(Stored items)
☆ ☆ ☆

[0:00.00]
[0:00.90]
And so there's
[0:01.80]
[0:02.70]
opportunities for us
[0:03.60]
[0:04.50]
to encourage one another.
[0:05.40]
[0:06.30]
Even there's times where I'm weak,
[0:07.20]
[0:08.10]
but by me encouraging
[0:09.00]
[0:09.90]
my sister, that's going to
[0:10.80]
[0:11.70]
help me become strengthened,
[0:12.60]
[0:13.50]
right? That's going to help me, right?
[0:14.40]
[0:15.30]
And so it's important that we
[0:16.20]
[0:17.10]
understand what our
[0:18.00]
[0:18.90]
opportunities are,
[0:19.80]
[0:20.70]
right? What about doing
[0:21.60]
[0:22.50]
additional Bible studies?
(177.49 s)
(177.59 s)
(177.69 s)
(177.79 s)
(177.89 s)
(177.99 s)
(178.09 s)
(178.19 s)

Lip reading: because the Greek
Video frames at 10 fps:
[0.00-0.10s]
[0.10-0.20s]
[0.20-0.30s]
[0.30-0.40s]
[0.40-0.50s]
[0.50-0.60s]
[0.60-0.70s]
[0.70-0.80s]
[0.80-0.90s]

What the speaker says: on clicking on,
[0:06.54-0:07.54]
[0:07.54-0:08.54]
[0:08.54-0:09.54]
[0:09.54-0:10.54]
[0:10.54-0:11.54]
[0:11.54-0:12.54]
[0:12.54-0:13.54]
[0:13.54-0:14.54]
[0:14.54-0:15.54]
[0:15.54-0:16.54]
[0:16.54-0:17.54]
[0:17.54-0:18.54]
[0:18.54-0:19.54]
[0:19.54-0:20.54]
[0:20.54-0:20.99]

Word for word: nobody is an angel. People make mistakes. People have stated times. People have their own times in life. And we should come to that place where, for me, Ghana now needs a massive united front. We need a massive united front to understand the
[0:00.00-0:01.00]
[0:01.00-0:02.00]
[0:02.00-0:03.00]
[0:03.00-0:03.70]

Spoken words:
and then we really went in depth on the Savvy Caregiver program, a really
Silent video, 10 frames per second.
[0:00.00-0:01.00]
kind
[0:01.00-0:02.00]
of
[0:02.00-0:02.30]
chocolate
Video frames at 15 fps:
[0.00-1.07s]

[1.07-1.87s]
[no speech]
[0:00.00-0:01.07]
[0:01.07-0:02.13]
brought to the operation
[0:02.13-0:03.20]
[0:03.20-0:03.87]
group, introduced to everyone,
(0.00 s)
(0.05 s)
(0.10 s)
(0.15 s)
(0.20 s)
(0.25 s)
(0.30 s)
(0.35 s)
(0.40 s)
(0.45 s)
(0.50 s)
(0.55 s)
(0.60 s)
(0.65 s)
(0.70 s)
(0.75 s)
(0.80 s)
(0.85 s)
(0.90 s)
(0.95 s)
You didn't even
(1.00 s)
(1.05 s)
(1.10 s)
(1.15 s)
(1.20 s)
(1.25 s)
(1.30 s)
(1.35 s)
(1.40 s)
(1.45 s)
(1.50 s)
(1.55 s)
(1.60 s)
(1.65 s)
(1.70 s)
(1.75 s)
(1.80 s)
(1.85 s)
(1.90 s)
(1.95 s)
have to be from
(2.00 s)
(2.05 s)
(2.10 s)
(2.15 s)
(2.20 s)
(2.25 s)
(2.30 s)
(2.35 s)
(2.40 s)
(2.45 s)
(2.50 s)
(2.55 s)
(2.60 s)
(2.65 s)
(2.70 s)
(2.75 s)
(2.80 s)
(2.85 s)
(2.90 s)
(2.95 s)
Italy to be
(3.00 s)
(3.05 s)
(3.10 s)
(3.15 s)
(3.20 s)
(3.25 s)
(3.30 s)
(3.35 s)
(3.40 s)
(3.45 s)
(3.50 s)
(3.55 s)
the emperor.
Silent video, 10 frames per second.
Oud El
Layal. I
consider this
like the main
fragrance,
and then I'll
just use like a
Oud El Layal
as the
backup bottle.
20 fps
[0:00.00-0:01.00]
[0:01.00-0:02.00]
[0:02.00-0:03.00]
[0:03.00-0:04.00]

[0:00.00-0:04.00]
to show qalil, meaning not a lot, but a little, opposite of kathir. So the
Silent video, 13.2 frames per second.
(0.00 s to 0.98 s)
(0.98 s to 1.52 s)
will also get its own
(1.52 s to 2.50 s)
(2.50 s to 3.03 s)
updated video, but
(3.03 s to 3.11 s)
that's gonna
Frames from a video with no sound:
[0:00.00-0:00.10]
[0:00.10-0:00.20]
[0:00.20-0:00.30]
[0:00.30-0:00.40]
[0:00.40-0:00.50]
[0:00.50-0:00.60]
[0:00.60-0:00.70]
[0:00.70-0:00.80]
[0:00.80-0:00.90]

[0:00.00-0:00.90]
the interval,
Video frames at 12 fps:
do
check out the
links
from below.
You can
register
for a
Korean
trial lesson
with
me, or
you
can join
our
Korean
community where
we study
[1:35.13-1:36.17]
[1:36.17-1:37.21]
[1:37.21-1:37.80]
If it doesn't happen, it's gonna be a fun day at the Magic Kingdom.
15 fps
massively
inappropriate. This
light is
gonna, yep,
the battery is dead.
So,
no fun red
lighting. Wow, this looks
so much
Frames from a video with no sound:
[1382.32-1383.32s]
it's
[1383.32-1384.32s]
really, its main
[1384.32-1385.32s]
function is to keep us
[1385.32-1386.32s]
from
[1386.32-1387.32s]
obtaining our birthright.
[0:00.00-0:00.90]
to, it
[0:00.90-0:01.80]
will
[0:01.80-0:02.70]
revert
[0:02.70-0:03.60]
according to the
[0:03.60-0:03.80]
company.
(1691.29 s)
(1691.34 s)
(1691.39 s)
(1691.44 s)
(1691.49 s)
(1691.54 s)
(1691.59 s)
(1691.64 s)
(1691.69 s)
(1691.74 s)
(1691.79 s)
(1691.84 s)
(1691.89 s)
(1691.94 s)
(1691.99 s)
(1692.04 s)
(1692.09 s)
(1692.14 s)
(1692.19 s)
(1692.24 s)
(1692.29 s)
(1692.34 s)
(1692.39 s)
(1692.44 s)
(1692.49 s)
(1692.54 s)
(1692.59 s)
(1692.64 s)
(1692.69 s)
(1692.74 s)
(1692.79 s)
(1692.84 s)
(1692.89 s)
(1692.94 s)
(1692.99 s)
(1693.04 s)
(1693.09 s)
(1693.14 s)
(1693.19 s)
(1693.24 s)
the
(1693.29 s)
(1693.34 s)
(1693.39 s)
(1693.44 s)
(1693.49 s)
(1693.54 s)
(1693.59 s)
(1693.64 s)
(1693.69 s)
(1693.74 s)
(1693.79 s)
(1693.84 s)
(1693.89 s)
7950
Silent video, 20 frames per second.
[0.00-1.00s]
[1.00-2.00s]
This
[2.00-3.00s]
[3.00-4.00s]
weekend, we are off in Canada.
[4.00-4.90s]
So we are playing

☆ ☆ ☆

A complete, exact copy of the entries above is what is wanted.

> [Response to this task]:
[0:00.00]
[0:00.90]
And so there's
[0:01.80]
[0:02.70]
opportunities for us
[0:03.60]
[0:04.50]
to encourage one another.
[0:05.40]
[0:06.30]
Even there's times where I'm weak,
[0:07.20]
[0:08.10]
but by me encouraging
[0:09.00]
[0:09.90]
my sister, that's going to
[0:10.80]
[0:11.70]
help me become strengthened,
[0:12.60]
[0:13.50]
right? That's going to help me, right?
[0:14.40]
[0:15.30]
And so it's important that we
[0:16.20]
[0:17.10]
understand what our
[0:18.00]
[0:18.90]
opportunities are,
[0:19.80]
[0:20.70]
right? What about doing
[0:21.60]
[0:22.50]
additional Bible studies?
(177.49 s)
(177.59 s)
(177.69 s)
(177.79 s)
(177.89 s)
(177.99 s)
(178.09 s)
(178.19 s)

Lip reading: because the Greek
Video frames at 10 fps:
[0.00-0.10s]
[0.10-0.20s]
[0.20-0.30s]
[0.30-0.40s]
[0.40-0.50s]
[0.50-0.60s]
[0.60-0.70s]
[0.70-0.80s]
[0.80-0.90s]

What the speaker says: on clicking on,
[0:06.54-0:07.54]
[0:07.54-0:08.54]
[0:08.54-0:09.54]
[0:09.54-0:10.54]
[0:10.54-0:11.54]
[0:11.54-0:12.54]
[0:12.54-0:13.54]
[0:13.54-0:14.54]
[0:14.54-0:15.54]
[0:15.54-0:16.54]
[0:16.54-0:17.54]
[0:17.54-0:18.54]
[0:18.54-0:19.54]
[0:19.54-0:20.54]
[0:20.54-0:20.99]

Word for word: nobody is an angel. People make mistakes. People have stated times. People have their own times in life. And we should come to that place where, for me, Ghana now needs a massive united front. We need a massive united front to understand the
[0:00.00-0:01.00]
[0:01.00-0:02.00]
[0:02.00-0:03.00]
[0:03.00-0:03.70]

Spoken words:
and then we really went in depth on the Savvy Caregiver program, a really
Silent video, 10 frames per second.
[0:00.00-0:01.00]
kind
[0:01.00-0:02.00]
of
[0:02.00-0:02.30]
chocolate
Video frames at 15 fps:
[0.00-1.07s]

[1.07-1.87s]
[no speech]
[0:00.00-0:01.07]
[0:01.07-0:02.13]
brought to the operation
[0:02.13-0:03.20]
[0:03.20-0:03.87]
group, introduced to everyone,
(0.00 s)
(0.05 s)
(0.10 s)
(0.15 s)
(0.20 s)
(0.25 s)
(0.30 s)
(0.35 s)
(0.40 s)
(0.45 s)
(0.50 s)
(0.55 s)
(0.60 s)
(0.65 s)
(0.70 s)
(0.75 s)
(0.80 s)
(0.85 s)
(0.90 s)
(0.95 s)
You didn't even
(1.00 s)
(1.05 s)
(1.10 s)
(1.15 s)
(1.20 s)
(1.25 s)
(1.30 s)
(1.35 s)
(1.40 s)
(1.45 s)
(1.50 s)
(1.55 s)
(1.60 s)
(1.65 s)
(1.70 s)
(1.75 s)
(1.80 s)
(1.85 s)
(1.90 s)
(1.95 s)
have to be from
(2.00 s)
(2.05 s)
(2.10 s)
(2.15 s)
(2.20 s)
(2.25 s)
(2.30 s)
(2.35 s)
(2.40 s)
(2.45 s)
(2.50 s)
(2.55 s)
(2.60 s)
(2.65 s)
(2.70 s)
(2.75 s)
(2.80 s)
(2.85 s)
(2.90 s)
(2.95 s)
Italy to be
(3.00 s)
(3.05 s)
(3.10 s)
(3.15 s)
(3.20 s)
(3.25 s)
(3.30 s)
(3.35 s)
(3.40 s)
(3.45 s)
(3.50 s)
(3.55 s)
the emperor.
Silent video, 10 frames per second.
Oud El
Layal. I
consider this
like the main
fragrance,
and then I'll
just use like a
Oud El Layal
as the
backup bottle.
20 fps
[0:00.00-0:01.00]
[0:01.00-0:02.00]
[0:02.00-0:03.00]
[0:03.00-0:04.00]

[0:00.00-0:04.00]
to show qalil, meaning not a lot, but a little, opposite of kathir. So the
Silent video, 13.2 frames per second.
(0.00 s to 0.98 s)
(0.98 s to 1.52 s)
will also get its own
(1.52 s to 2.50 s)
(2.50 s to 3.03 s)
updated video, but
(3.03 s to 3.11 s)
that's gonna
Frames from a video with no sound:
[0:00.00-0:00.10]
[0:00.10-0:00.20]
[0:00.20-0:00.30]
[0:00.30-0:00.40]
[0:00.40-0:00.50]
[0:00.50-0:00.60]
[0:00.60-0:00.70]
[0:00.70-0:00.80]
[0:00.80-0:00.90]

[0:00.00-0:00.90]
the interval,
Video frames at 12 fps:
do
check out the
links
from below.
You can
register
for a
Korean
trial lesson
with
me, or
you
can join
our
Korean
community where
we study
[1:35.13-1:36.17]
[1:36.17-1:37.21]
[1:37.21-1:37.80]
If it doesn't happen, it's gonna be a fun day at the Magic Kingdom.
15 fps
massively
inappropriate. This
light is
gonna, yep,
the battery is dead.
So,
no fun red
lighting. Wow, this looks
so much
Frames from a video with no sound:
[1382.32-1383.32s]
it's
[1383.32-1384.32s]
really, its main
[1384.32-1385.32s]
function is to keep us
[1385.32-1386.32s]
from
[1386.32-1387.32s]
obtaining our birthright.
[0:00.00-0:00.90]
to, it
[0:00.90-0:01.80]
will
[0:01.80-0:02.70]
revert
[0:02.70-0:03.60]
according to the
[0:03.60-0:03.80]
company.
(1691.29 s)
(1691.34 s)
(1691.39 s)
(1691.44 s)
(1691.49 s)
(1691.54 s)
(1691.59 s)
(1691.64 s)
(1691.69 s)
(1691.74 s)
(1691.79 s)
(1691.84 s)
(1691.89 s)
(1691.94 s)
(1691.99 s)
(1692.04 s)
(1692.09 s)
(1692.14 s)
(1692.19 s)
(1692.24 s)
(1692.29 s)
(1692.34 s)
(1692.39 s)
(1692.44 s)
(1692.49 s)
(1692.54 s)
(1692.59 s)
(1692.64 s)
(1692.69 s)
(1692.74 s)
(1692.79 s)
(1692.84 s)
(1692.89 s)
(1692.94 s)
(1692.99 s)
(1693.04 s)
(1693.09 s)
(1693.14 s)
(1693.19 s)
(1693.24 s)
the
(1693.29 s)
(1693.34 s)
(1693.39 s)
(1693.44 s)
(1693.49 s)
(1693.54 s)
(1693.59 s)
(1693.64 s)
(1693.69 s)
(1693.74 s)
(1693.79 s)
(1693.84 s)
(1693.89 s)
7950
Silent video, 20 frames per second.
[0.00-1.00s]
[1.00-2.00s]
This
[2.00-3.00s]
[3.00-4.00s]
weekend, we are off in Canada.
[4.00-4.90s]
So we are playing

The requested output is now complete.